The post summer hangover at the box office continues, with numbers further deflated by the hole COVID punched into the movie-going habits of millions.
Horror used to be the most reliable, if never the biggest audience at the cineplex. Endless “Saw,” “Halloween” and “Insidious” sequels could always count on an $18-24 million opening, with occasional breakouts like “A Quiet Place” becoming blockbusters.
COVID has flattened that turnout. Even a terrific film like “Barbarian,” a real creeper, with horror in its DNA and a few minor names in its cast, should have managed $15-20. It did not. A $10 million opening is about half what it might have pulled in.
Will that audience find it next week? Maybe. Maybe not. Horror fankids tend to chomp at the bit and bite off their tickets opening weekend.

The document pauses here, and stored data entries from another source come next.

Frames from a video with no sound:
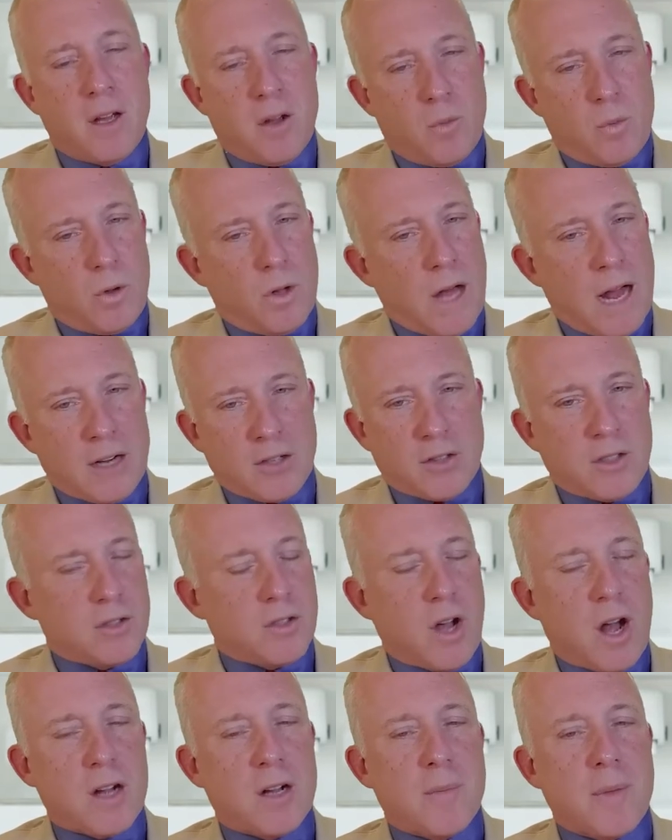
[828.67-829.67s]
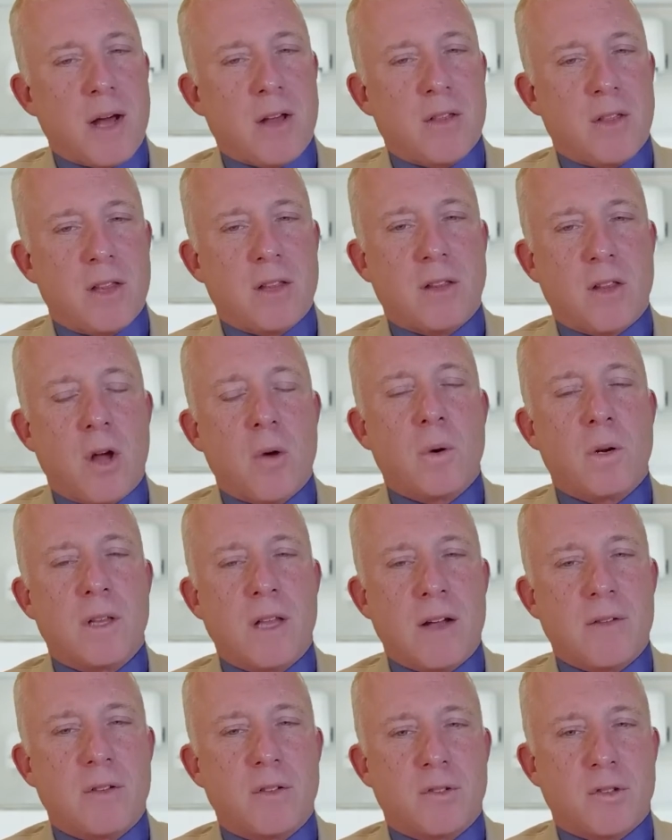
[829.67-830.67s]
We'll actually talk about that lower
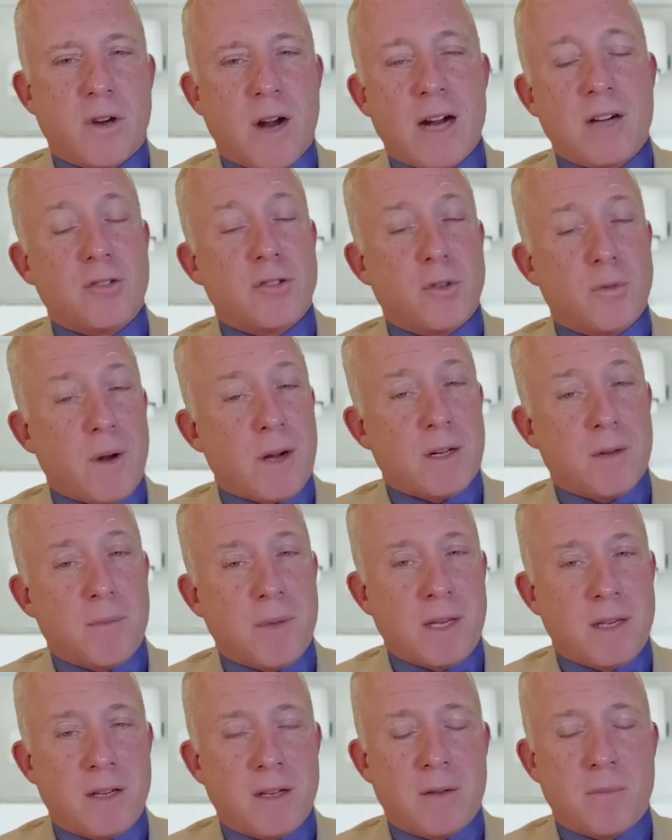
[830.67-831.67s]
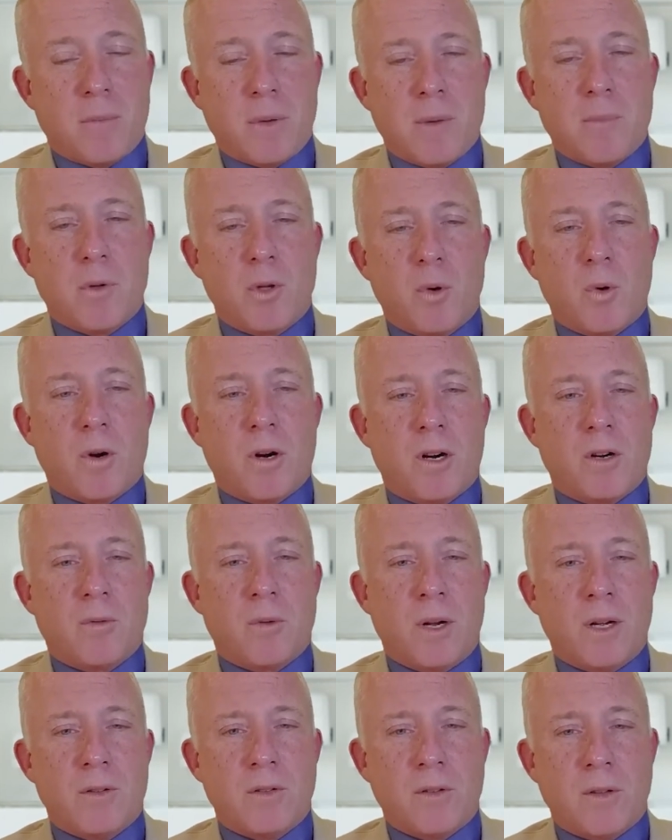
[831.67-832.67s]
levels are actually recommended in people who are at
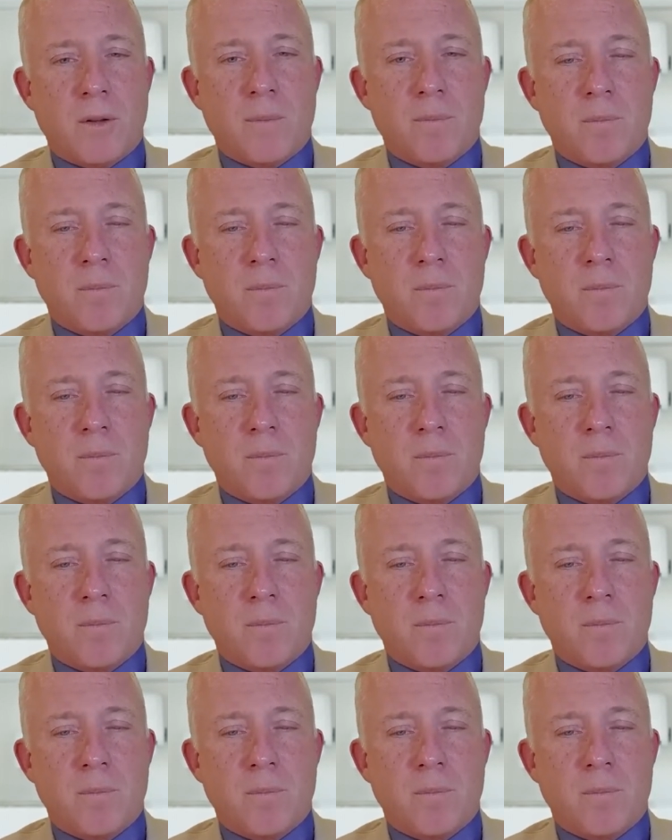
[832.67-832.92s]
risk.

“The Black Phone,” just as good, had Ethan Hawke and a King family horror franchise tie-in and opened at pretty much what it would have earned pre-COVID — just under $24.
Indian imports have done unusually well in the American marketplace post-COVID. An audience returning to theaters quicker than other segments of the culture? Disney released “Brahmastra Part I: Shiva” on 810 theaters and it ended up earning about $4.4 million. Nothing great, but considering how poorly everything else is performing.
“Bullet Train” added another $3.2 million. It’s at $92, and should reach the $100 million mark.
Waiting on other figures to come in via Exhibitor Relations, and this will be updated as they do.
“Top Gun: Maverick,” finally slid off steeply enough to drop into the $3 million range ($3.1), $705 million four months into its North American run.
“Medieval” opened wide but not well, an $810 weekend take for this Avenue release starring Ben Foster, Michael Caine and Sophie Lowe.
“Honk for Jesus, Save Your Soul” deserved better. It added another $225k, $2.4 million taken in this far.
The hostage drama “Breaking” was a bust, dropping to $225k its third weekend.